I. So this is where I would love us to get nuanced and to start going and to investigate and get discerning again. I'm not pleading a case or making a case. I'm not looking for approval. I'm not looking for anybody to side with me or not. That's not what I'm looking for. But what I'm saying is, is that when we sit at the surface and we have this all or [00:36:00] nothing thinking.
It just keeps us at that surface. It's very shallow, right? There's a, it's very shallow, but when we start to discern for ourselves and get curious about, huh? Wait a minute, is that actually true? Or, wait a minute, right? Like this statement, this opinion that somebody's saying that's calling discomfort in me, I.
Wait a minute, what is that? Oh, that's all or nothing thinking or that's black or white or that's judgment projected in a lot of ways. Or that's fear cloaked as something else. Right. And we start to be able to see through what's really sort of going on. I. We as humans can start to come back to our own inner core, and we're less reactive.
We're less reactive because instantly I can get that doubt or I can start to question my stuff based on all the other noise that's out there. But when I'm rock solid at the core of who I am and I'm like, no, I'm grounded in my values and, and it doesn't matter. If they don't agree with me, then. I'm okay with that.
It doesn't mean that I won't get rocked. It doesn't mean that I won't have [00:37:00] doubt. It doesn't mean I don't have fear. It just mean I'm not reactive to it. I'm not going, okay, well I'm, I'm gonna stop using AI because everybody says it's bad. Well, that's all or nothing thinking, right? Because there's a lot of people that are, that don't say it's bad.
There's lots of people that say it's bad, and then there's lots of people in the middle that are impartial and don't have an opinion about it. And then there's lots of people that aren't using it and, and all of that. And that's totally cool. And I think. That's where I want to sort of leave you because I think if we can broaden our perspective, broaden our worldview about what's going on, I'll just give you one final like nugget or story that um, my husband always reminds me of.
'cause I'll say things like, oh man, I hate it. In the online space we do this X, Y, and z. I just hate that everybody does that. And he'll remind me, Catherine. You do realize that there's like populations around the world, like billions of people that are not in the online space. So to say that like everybody does this right, that's all or nothing thinking, that's blanket stadium, that's [00:38:00] generalization, right?
That's painting a, like making broad strokes or that brush, and that is a very limiting perspective in my opinion. That keeps us very limited in our thinking. And I think we all do it. And I think it's just catching when we do it and then opening our worldview. Right. Um, 'cause you'll often remind me, do you think the people in the Philippines where you were doing your master's research, do they, do you think they care about this?

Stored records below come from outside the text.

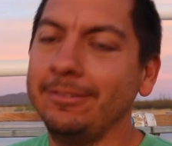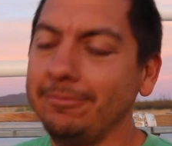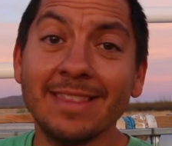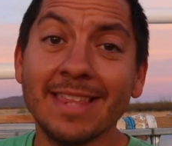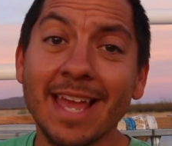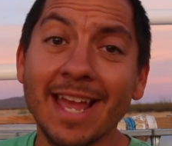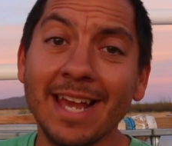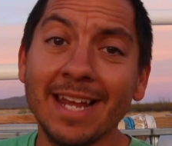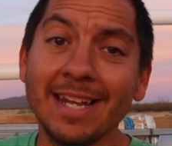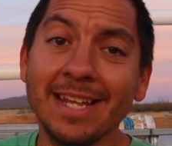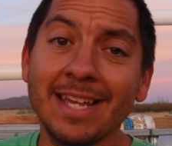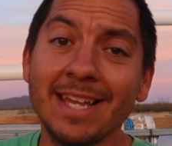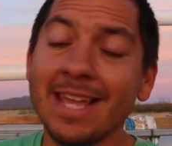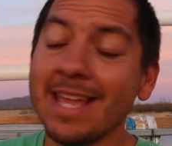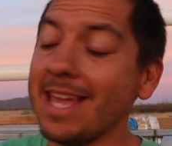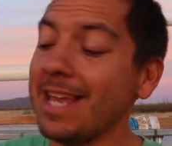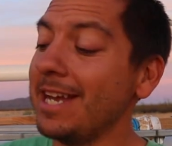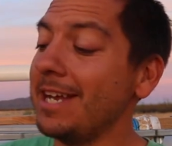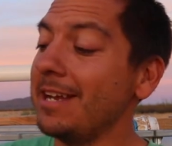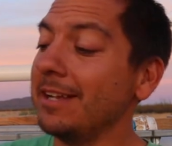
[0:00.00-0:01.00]
That
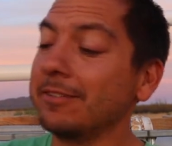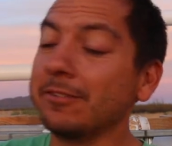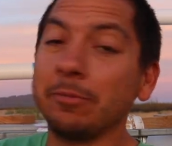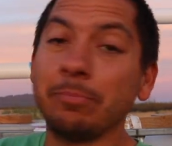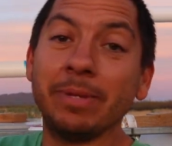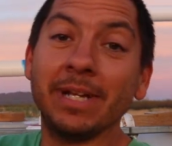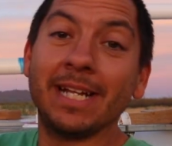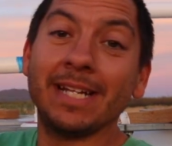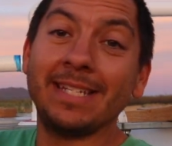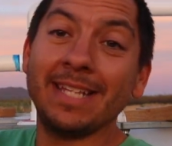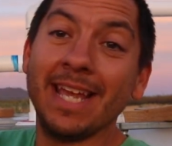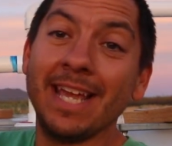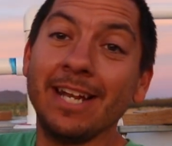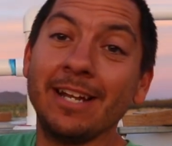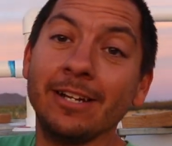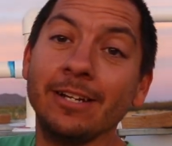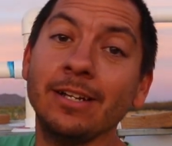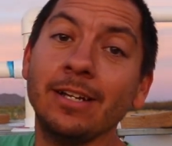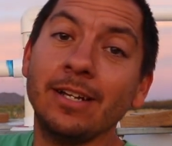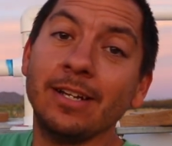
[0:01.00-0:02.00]
and an extra big
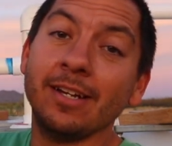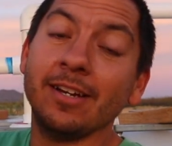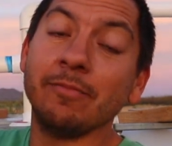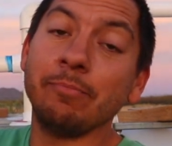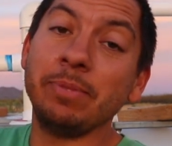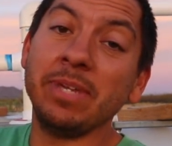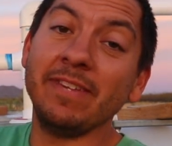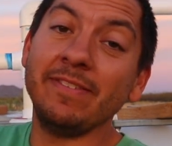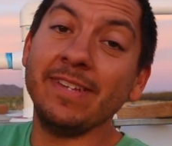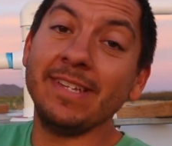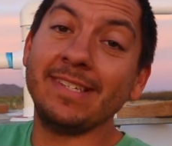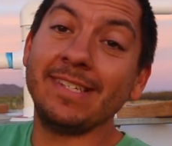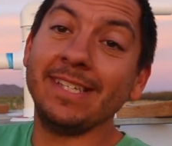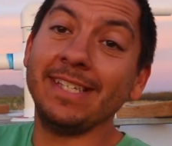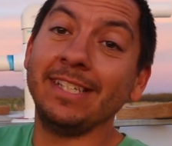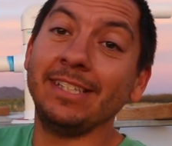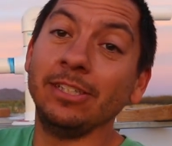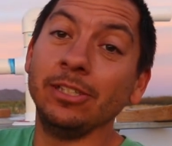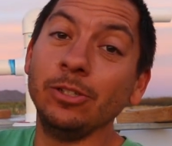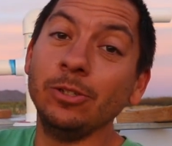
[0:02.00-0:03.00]
container of P V
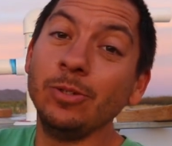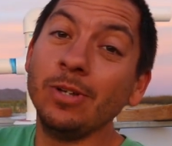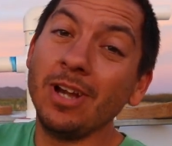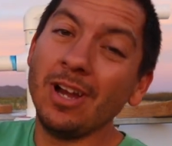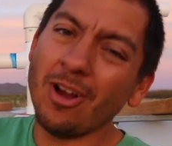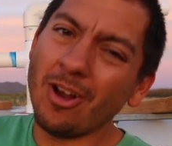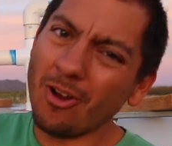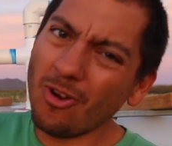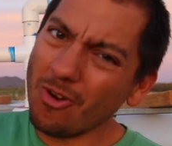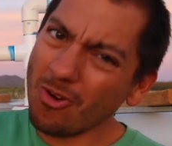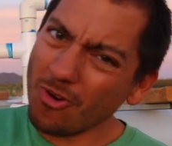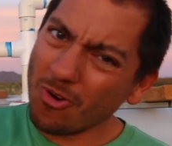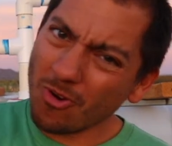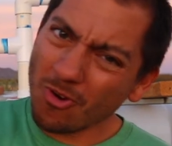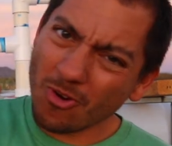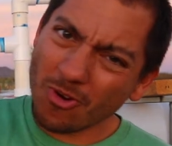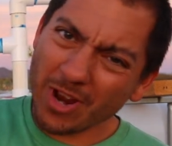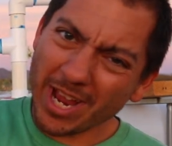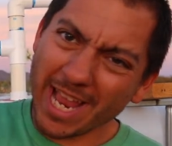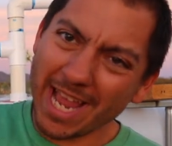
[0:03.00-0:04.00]
C glue.
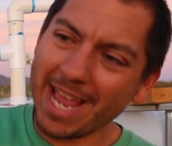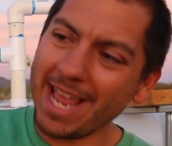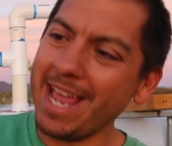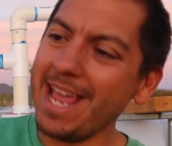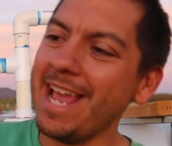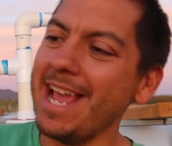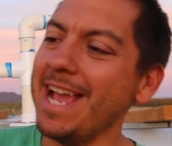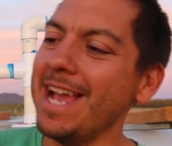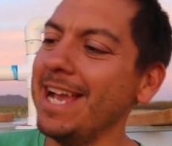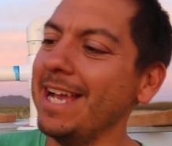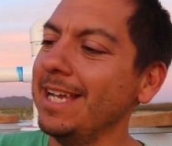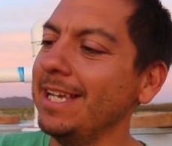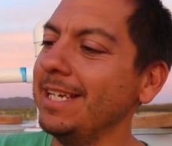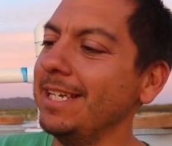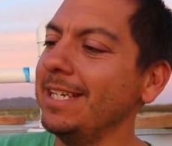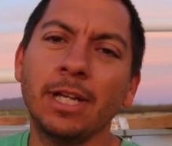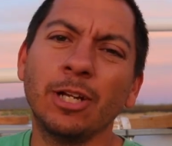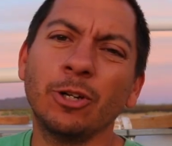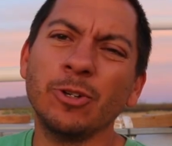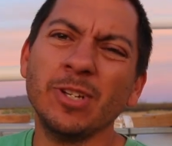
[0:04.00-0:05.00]
Oh yeah!
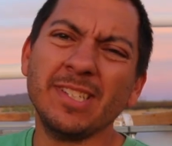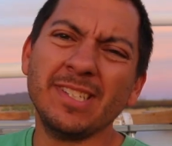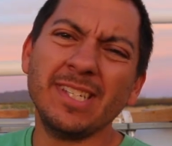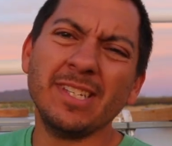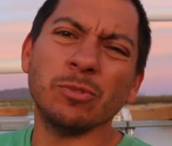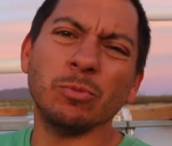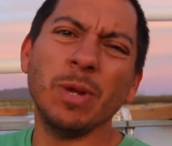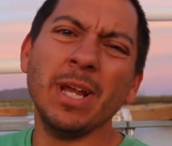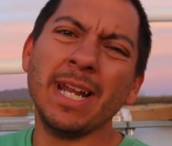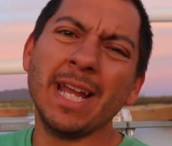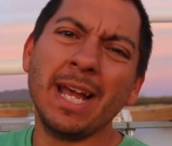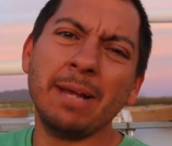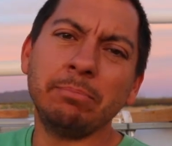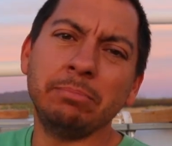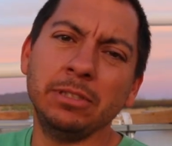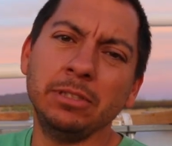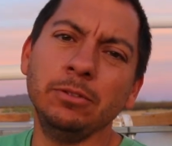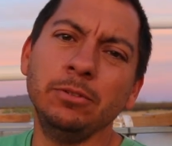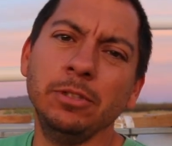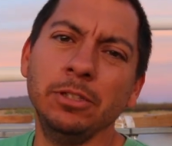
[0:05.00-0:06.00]
Christie's Red Hot
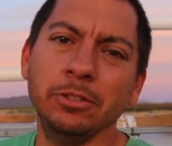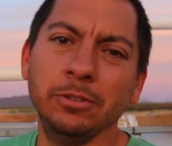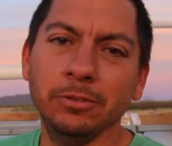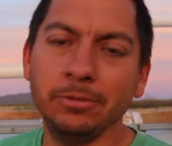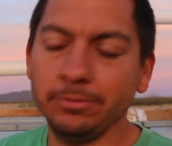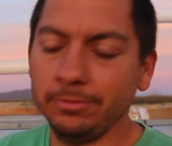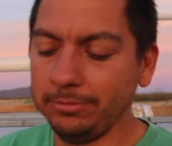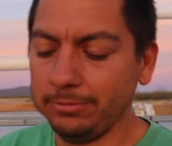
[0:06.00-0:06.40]
Blue Glue.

I'm like, I. No thanks for bringing me back to Earth and, and grounding me in that. And that's just having people in your corner to sort of paint, like to, to reflect back to you and paint a different sort of perspective for you and to challenge like when you are in that sort of, um, state, right? Which is, which is what I'm sort of doing with this podcast is just to have you take an inventory of where you're at and what.
Um, where you might be judging, I think is the best word. This all or nothing thinking right or wrong, black or white, and, and how that might even be translating in your [00:39:00] content. Um, I. So with that, I hope you have a Fab Day, and I'll chat with you soon. Cheers.